Dalam sebuah haditsnya, Nabi saw. mengilustrasikan hubungan antara laki-laki dan perempuan sebagai hubungan kesetaraan dan saling melengkapi. “Kaum perempuan adalah ‘saudara kandung’ kaum lelaki yang memiliki hak dan kewajiban dalam kebaikan” demikian sabda Nabi. Penggunaan kata ‘saudara kandung’ (syaqa’iq) dalam hadits ini mempertegas adanya kesetaraan dan kesejajaran antara lelaki dan perampuan. Oleh karenanya, kedua jenis manusia itu memiliki kedudukan dan derajat yang sama di mata Tuhan. Yang membedakan mereka adalah amal saleh yang mereka lakukan, sebagaimana firman Allah swt:
“Barangsiapa yang mengerjakan amal saleh, baik laki-laki maupun perempuan dalam keadaan beriman, maka sesungguhnya akan Kami berikan kepadanya kehidupan yang baik, dan sesungguhnya akan Kami beri balasan kepada mereka dengan pahala yang lebih baik dari apa yang telah mereka kerjakan” QS. An Nahl : 97.

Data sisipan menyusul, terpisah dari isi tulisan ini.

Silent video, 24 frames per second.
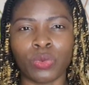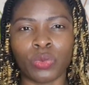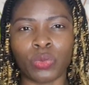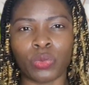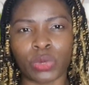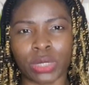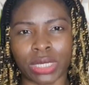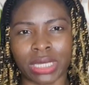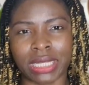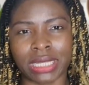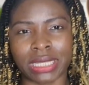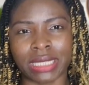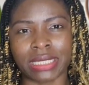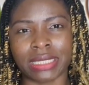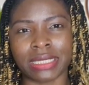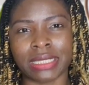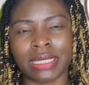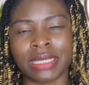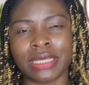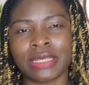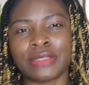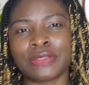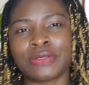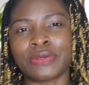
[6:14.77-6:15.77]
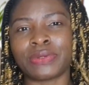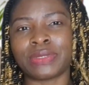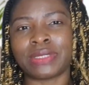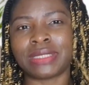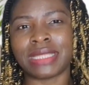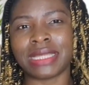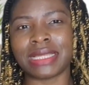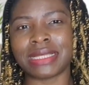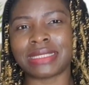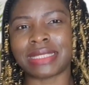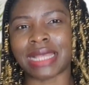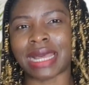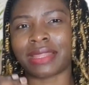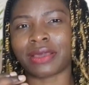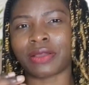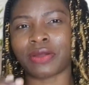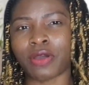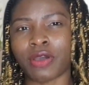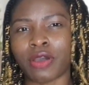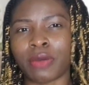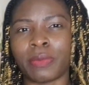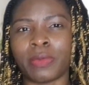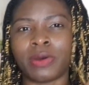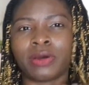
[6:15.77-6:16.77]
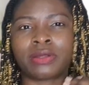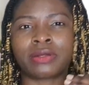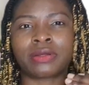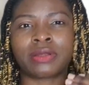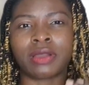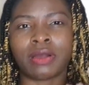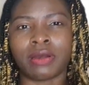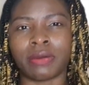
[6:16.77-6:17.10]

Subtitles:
quickly. So these are the common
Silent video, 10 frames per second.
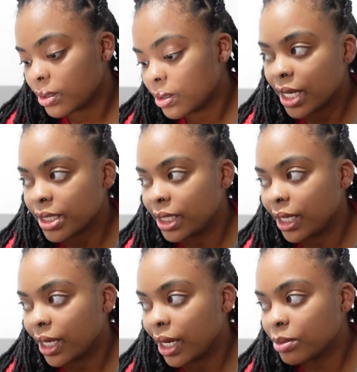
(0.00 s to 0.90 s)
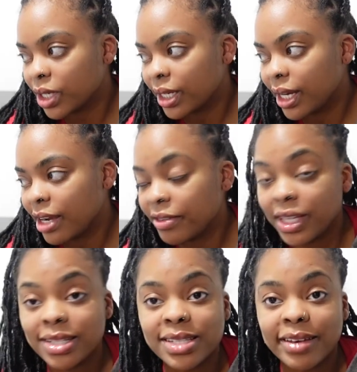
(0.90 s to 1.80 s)
I'll see. I'm trying to get every,
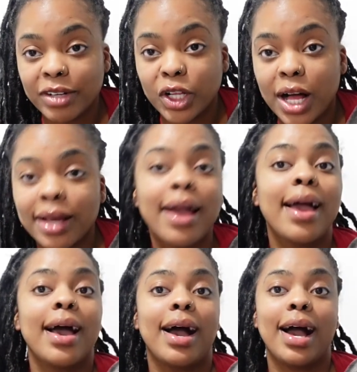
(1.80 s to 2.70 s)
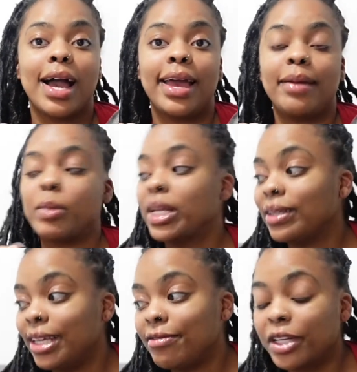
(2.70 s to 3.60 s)
it's seven o'clock. I'm gonna
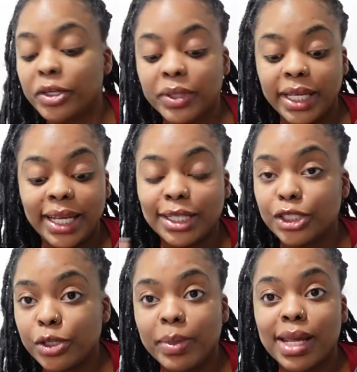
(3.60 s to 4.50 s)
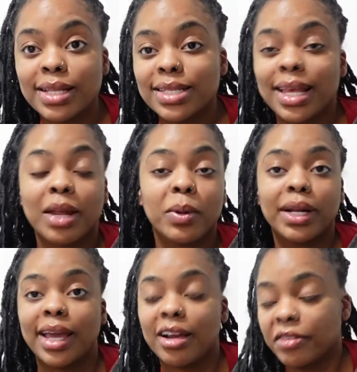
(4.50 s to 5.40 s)
leave literally in two minutes and I
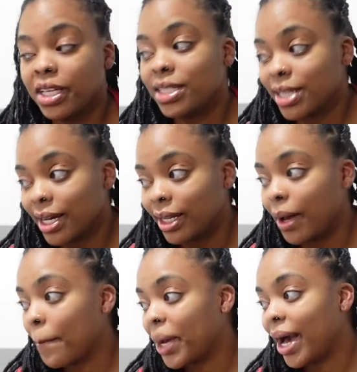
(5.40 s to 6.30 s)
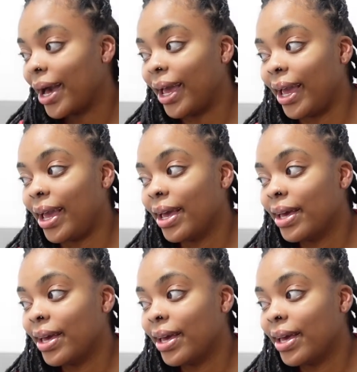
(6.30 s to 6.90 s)
wanna get everything done by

Al Qur’an juga menegaskan, bahwa Allah Maha Mengabulkan doa dan permohonan seorang wanita sebagaimana halnya dengan permohonan lelaki:
“Maka Tuhan akan memperkenankan permohonannyan (dengan firman), “Sesungguhnya Aku tidak menyianyiakan amal orang-orang yang beramal di antara kamu, baik laki-laki ataupun perempuan, (karena) sebagian kamu adalah sebagian yang lain”. QS. Ali Imran : 195.
Frasa ‘sebagian kamu adalah dari sebagian yang lain” yang digunakan dalam ayat di atas menunjukkan, bahwa hubungan antara laki-laki dan perempuan bersifat saling melengkapi, karena kehidupan di dunia ini tidak akan berjalan secara baik tanpa partisipasi dari kedua jenis manusia itu.
Dari uraian di atas, kita dapat mengetahui sikap dan pandangan dasar Islam terhadap perempuan yang begitu gamblang dan jelas, karena diambil dari nash-nash yang bersifat pasti (qath’iy), baik dari al Qur’an maupun hadits. Dari itu, mereka yang objektif tidak akan pernah bisa mengatakan bahwa Islam adalah agama yang menindas perempuan dan mengabaikan hak-haknya. Suatu pandangan objektif sejatinya dapat memilah antara Islam sebagai agama di satu sisi, dan tindakan penganutnya di sisilain.